| What needs to be done |
In the entries below, the lines from the one with "[0:04.00-0:04.05]" through the one with "Transcript, with fillers: E" are to be copied exactly; both ends count.

| Records for the task |

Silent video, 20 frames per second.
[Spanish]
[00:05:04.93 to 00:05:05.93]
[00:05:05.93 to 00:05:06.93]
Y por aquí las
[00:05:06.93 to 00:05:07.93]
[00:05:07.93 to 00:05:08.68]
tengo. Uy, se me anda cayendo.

---

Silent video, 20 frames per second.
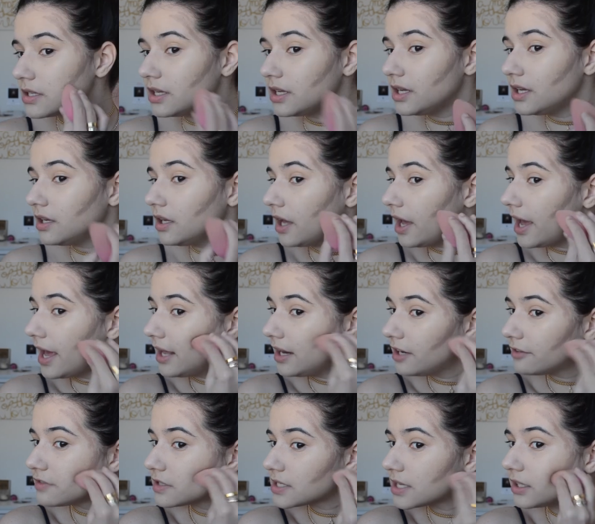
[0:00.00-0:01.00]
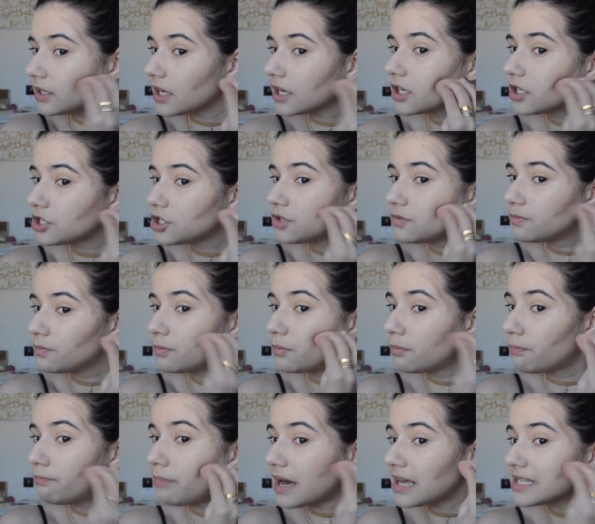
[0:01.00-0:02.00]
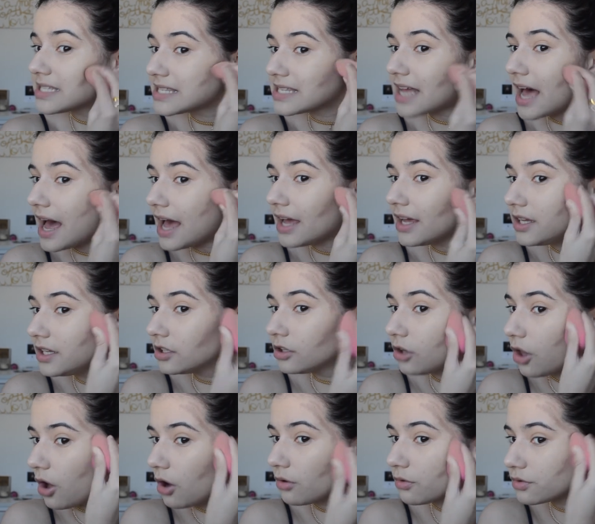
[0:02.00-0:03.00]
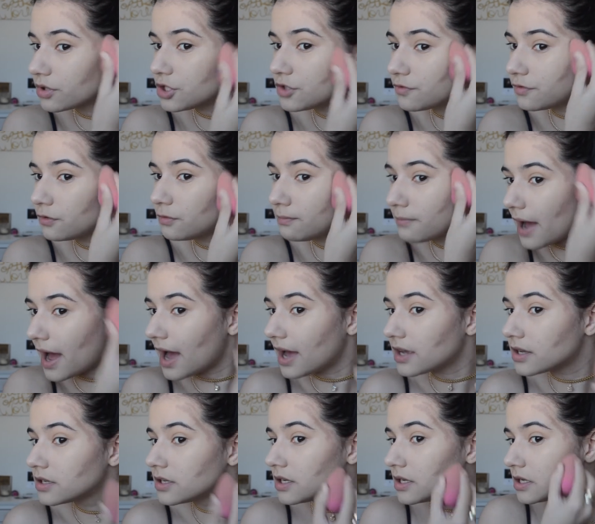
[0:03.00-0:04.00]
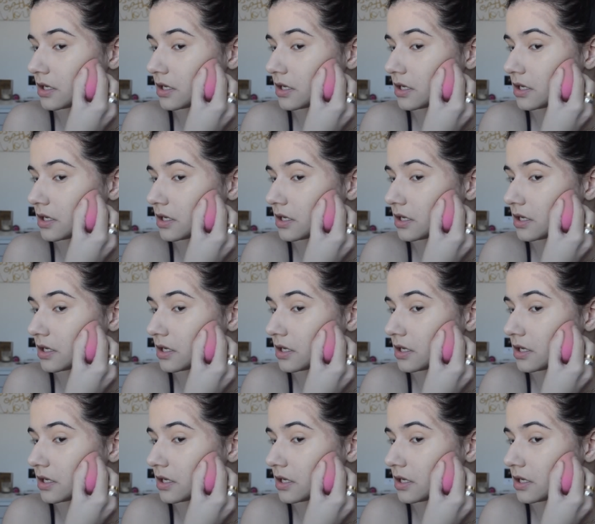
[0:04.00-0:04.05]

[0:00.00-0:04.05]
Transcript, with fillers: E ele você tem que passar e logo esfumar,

| Answer for the task |
[0:04.00-0:04.05]

[0:00.00-0:04.05]
Transcript, with fillers: E ele você tem que passar e logo esfumar,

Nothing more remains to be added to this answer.